The required output is the exact run of lines in the listing below from the line holding "[00:31:37.31]" through the line holding "[00:31:39.18]", with no pictures.

===

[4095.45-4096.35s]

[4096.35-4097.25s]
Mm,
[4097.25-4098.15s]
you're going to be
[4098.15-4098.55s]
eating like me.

===

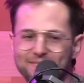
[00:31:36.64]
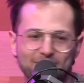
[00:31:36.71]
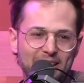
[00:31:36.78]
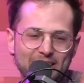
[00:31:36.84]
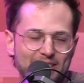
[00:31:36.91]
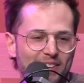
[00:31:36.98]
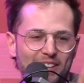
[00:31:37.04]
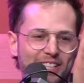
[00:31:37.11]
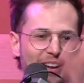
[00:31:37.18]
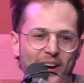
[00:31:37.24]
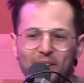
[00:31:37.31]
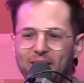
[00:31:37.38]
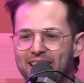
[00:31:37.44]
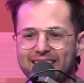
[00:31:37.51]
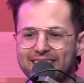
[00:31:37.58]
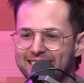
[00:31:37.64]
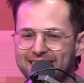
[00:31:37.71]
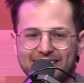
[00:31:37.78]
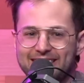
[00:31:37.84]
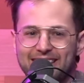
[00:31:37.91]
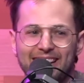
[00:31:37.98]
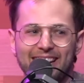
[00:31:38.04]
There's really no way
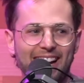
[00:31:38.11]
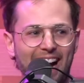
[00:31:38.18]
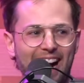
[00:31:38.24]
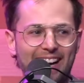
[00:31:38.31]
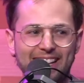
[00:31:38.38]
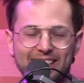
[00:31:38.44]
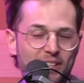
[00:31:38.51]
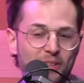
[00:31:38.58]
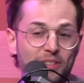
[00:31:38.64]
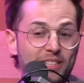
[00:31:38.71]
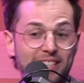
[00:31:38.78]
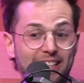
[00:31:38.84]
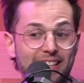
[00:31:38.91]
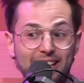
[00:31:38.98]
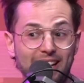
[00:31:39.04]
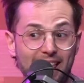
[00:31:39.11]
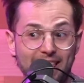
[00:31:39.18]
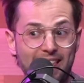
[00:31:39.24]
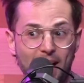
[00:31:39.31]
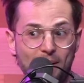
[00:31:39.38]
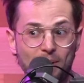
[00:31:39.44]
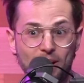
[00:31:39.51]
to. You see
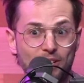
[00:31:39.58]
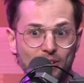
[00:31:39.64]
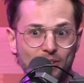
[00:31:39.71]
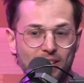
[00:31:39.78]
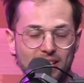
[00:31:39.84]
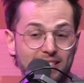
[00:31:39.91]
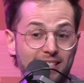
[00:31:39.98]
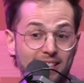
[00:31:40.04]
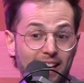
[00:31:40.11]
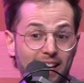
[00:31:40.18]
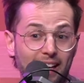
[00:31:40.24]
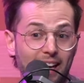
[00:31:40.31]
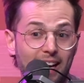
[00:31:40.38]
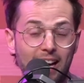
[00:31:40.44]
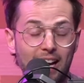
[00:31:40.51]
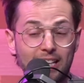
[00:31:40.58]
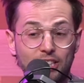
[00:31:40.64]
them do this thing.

===

## Output
[00:31:37.31]
[00:31:37.38]
[00:31:37.44]
[00:31:37.51]
[00:31:37.58]
[00:31:37.64]
[00:31:37.71]
[00:31:37.78]
[00:31:37.84]
[00:31:37.91]
[00:31:37.98]
[00:31:38.04]
There's really no way
[00:31:38.11]
[00:31:38.18]
[00:31:38.24]
[00:31:38.31]
[00:31:38.38]
[00:31:38.44]
[00:31:38.51]
[00:31:38.58]
[00:31:38.64]
[00:31:38.71]
[00:31:38.78]
[00:31:38.84]
[00:31:38.91]
[00:31:38.98]
[00:31:39.04]
[00:31:39.11]
[00:31:39.18]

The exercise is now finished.